そして、著書『日本製』(2020)の巻末インタビューに、そのひとつとしてどんな役で海外のステージに立ちたいかを語っている個所があり、ブロードウェイで23才の時に観た『アリージャンス』というミュージカルで日系二世が主人公として描かれたものをあげていました―
その他
(この舞台を想像し、脳内変換するためのいくつかの資料)
・『ホイッスル・ダウン・ザ・ウィンド』ORIGINAL CAST RECORDING(1999)サウンドトラック/ミュージカル界の巨匠アンドリュー・ロイド・ウェバー作品の楽曲
・原作の映画化(1960年/イギリス)DVD『汚れなき瞳』
こちらは、スワロー役に相当するキャシーは子役として登場する。しかし、ひたむきにザ・マンを信じるそのこころによって、男は涙をながし改心して自首していくのだった。(ミュージカル版ではスワローを守るために外に出し、納屋に火をつけて中にはいっていく、という悲劇的な演出がされている)

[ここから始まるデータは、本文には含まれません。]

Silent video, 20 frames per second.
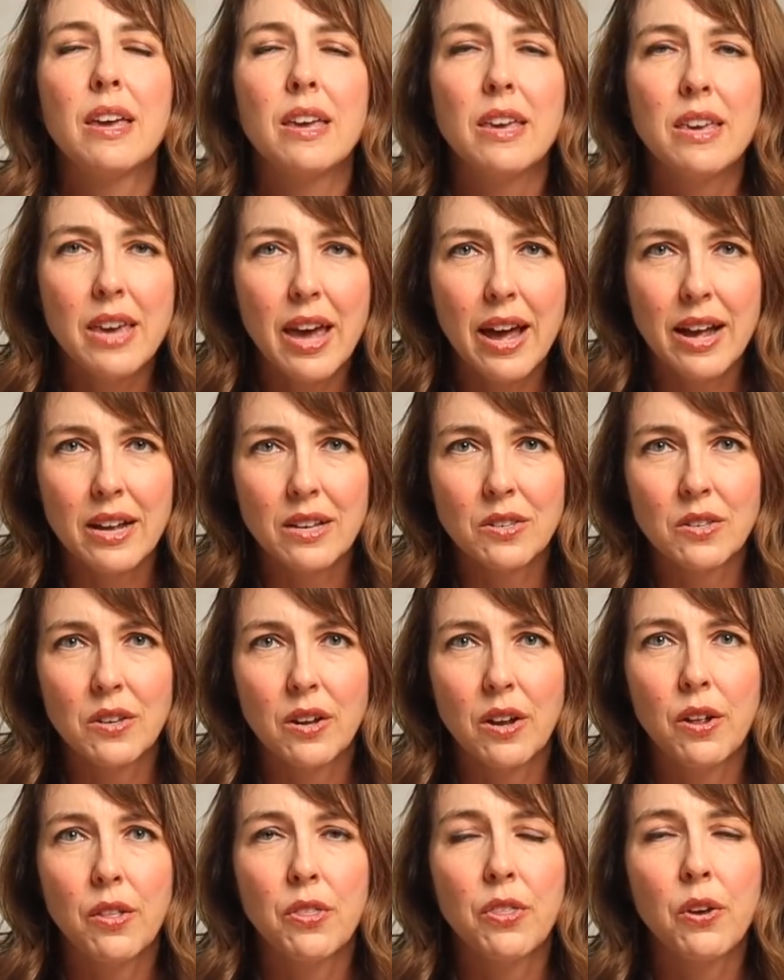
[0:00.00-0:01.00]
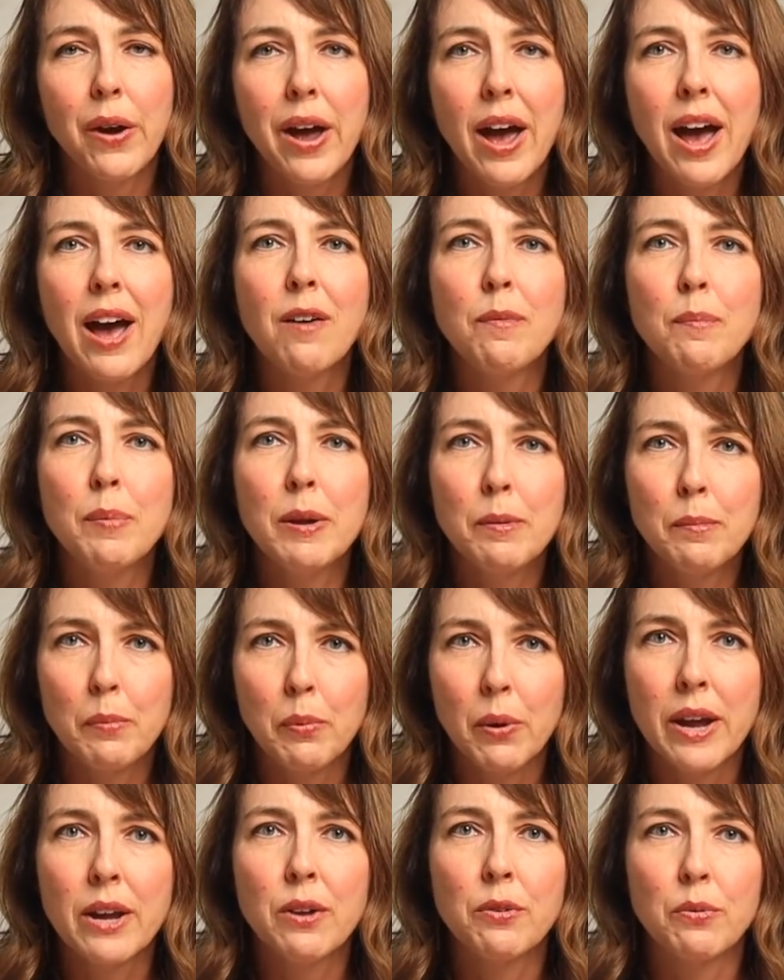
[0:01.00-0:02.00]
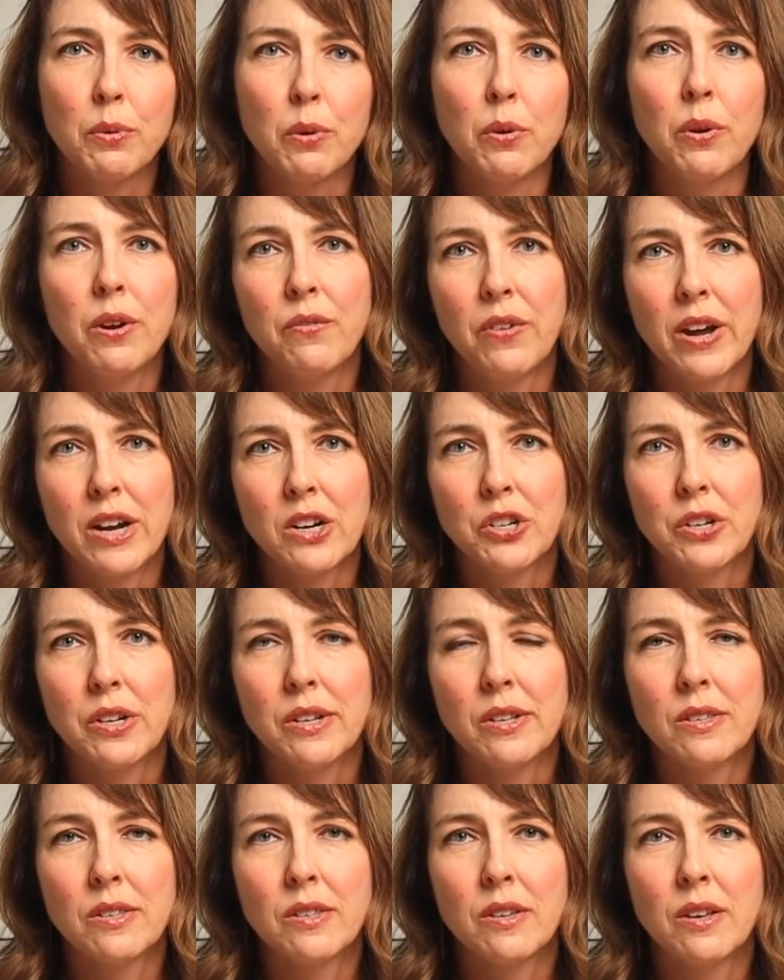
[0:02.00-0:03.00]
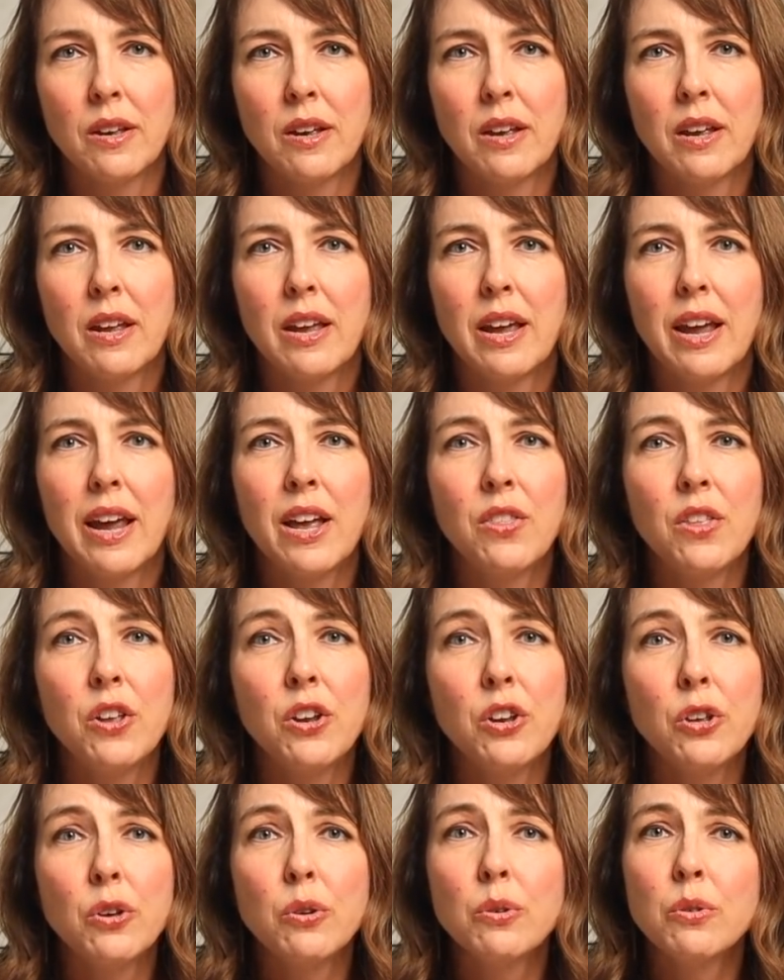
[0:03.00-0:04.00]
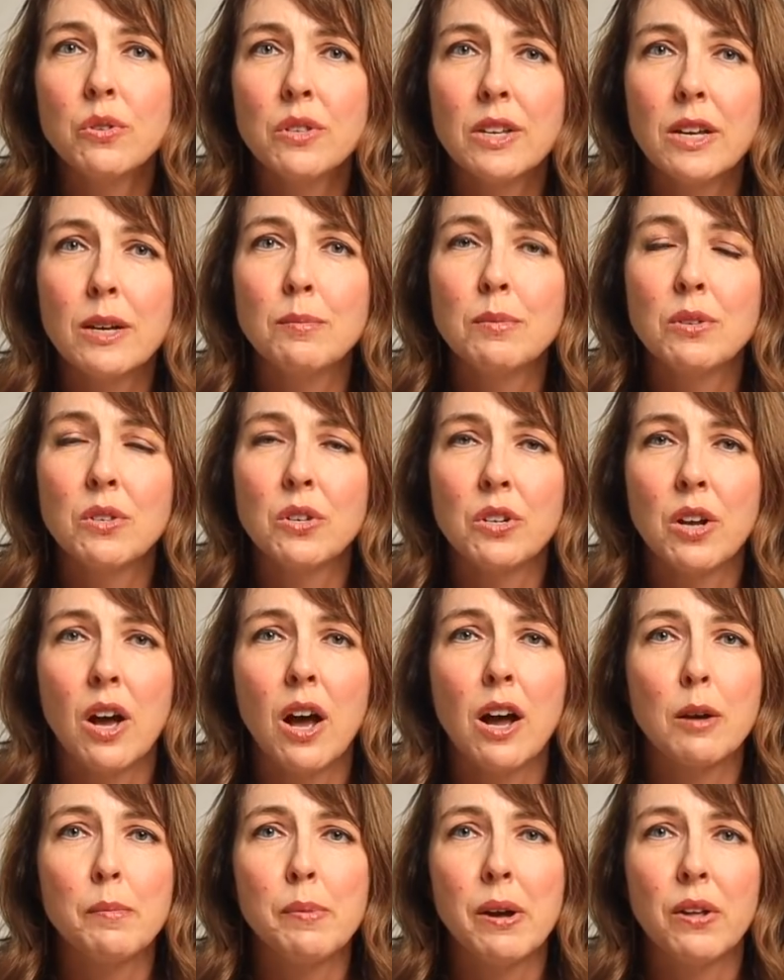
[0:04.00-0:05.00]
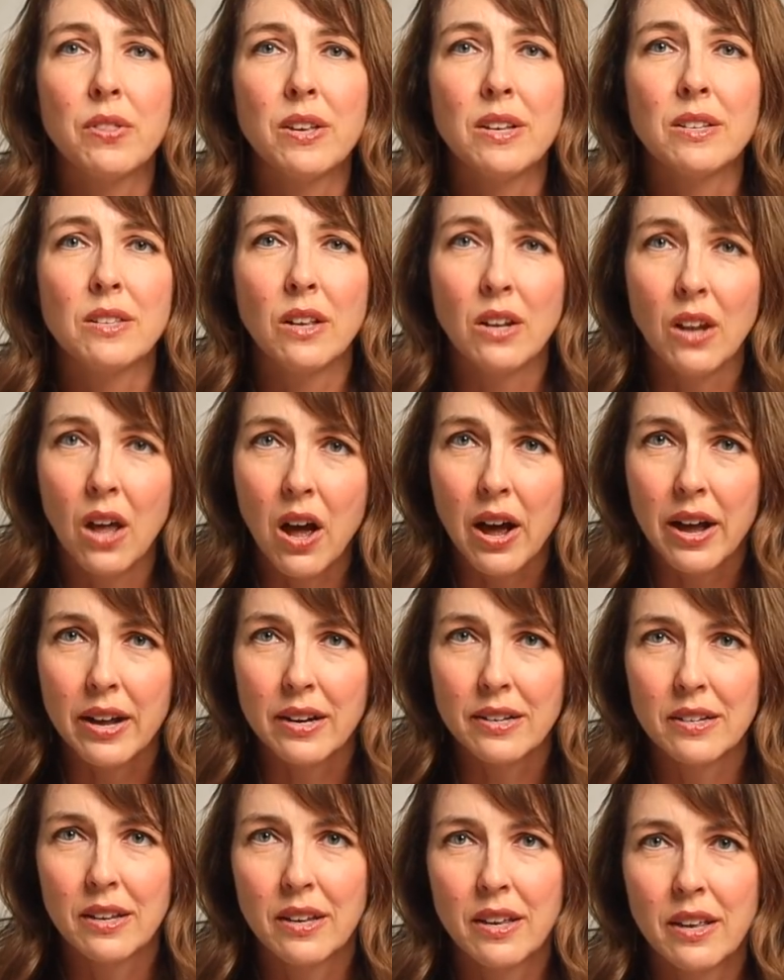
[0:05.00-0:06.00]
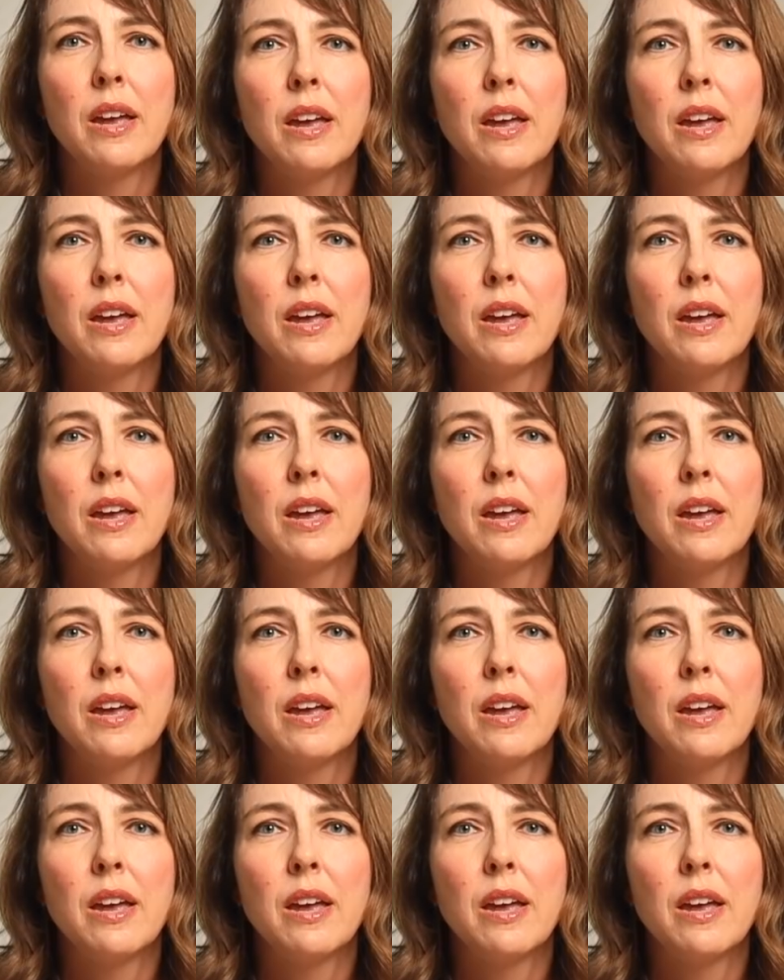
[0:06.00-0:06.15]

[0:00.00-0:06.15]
Yes, there have been breakthrough infections, and the news seems to talk about these a lot.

・YouTube 舞台録画(2013.5.25/イギリス)Airbrush Productions-Full Performance(約2時間)
ー子どもたちがたくさん出てきて、その姿に元気づけられましたー
ーそして上記の2つを観たときに、やはりザ・マンの表情、動作、雰囲気に注目しました。すべて(恐れ・喜び・絶望・救い)に、感情の機微、繊細な表現を求めてしまいました―
日本版が観られたらいいです。たくさんのかたが希望されているように思います。
最後に
「ホイッスル・ダウン・ザ・ウィンド」という同名の曲はテーマソングともいえ、スワローの亡くなった母がよく口にしていたそうです。
その意味は、「解放する」「手放す」。劇中でスワローの父福井晶一さん、そして生田絵梨花さんが歌われていますね(ダイジェスト版)。

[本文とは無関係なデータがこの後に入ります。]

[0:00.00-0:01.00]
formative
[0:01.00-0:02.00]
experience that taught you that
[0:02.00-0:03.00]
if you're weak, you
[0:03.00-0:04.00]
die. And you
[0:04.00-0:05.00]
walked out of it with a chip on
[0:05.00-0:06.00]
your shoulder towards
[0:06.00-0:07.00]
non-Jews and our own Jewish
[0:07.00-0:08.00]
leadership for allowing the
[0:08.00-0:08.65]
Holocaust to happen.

春馬さんがわたしたちに残してくれたこの作品から、何をうけとったらいいのか、と考えてみました。
そして、「解き放つ」ことだと受け止めました。
日本語訳を記してくださったもの(前掲のHatena blogから)を引用させていただきます。
あの風に 吹かれてごらん
空高く翼広げ 解き放たれよう
友よ 決して離れない
あなたのしるし すべて受け止める
そう 最後まであなたのそばに
「ホイッスル・ダウン・ザ・ウィンド」より
付記
本日、7月18日は三浦春馬さんの4回目の祥月命日にあたります。
あらためて、敬意と感謝を捧げます。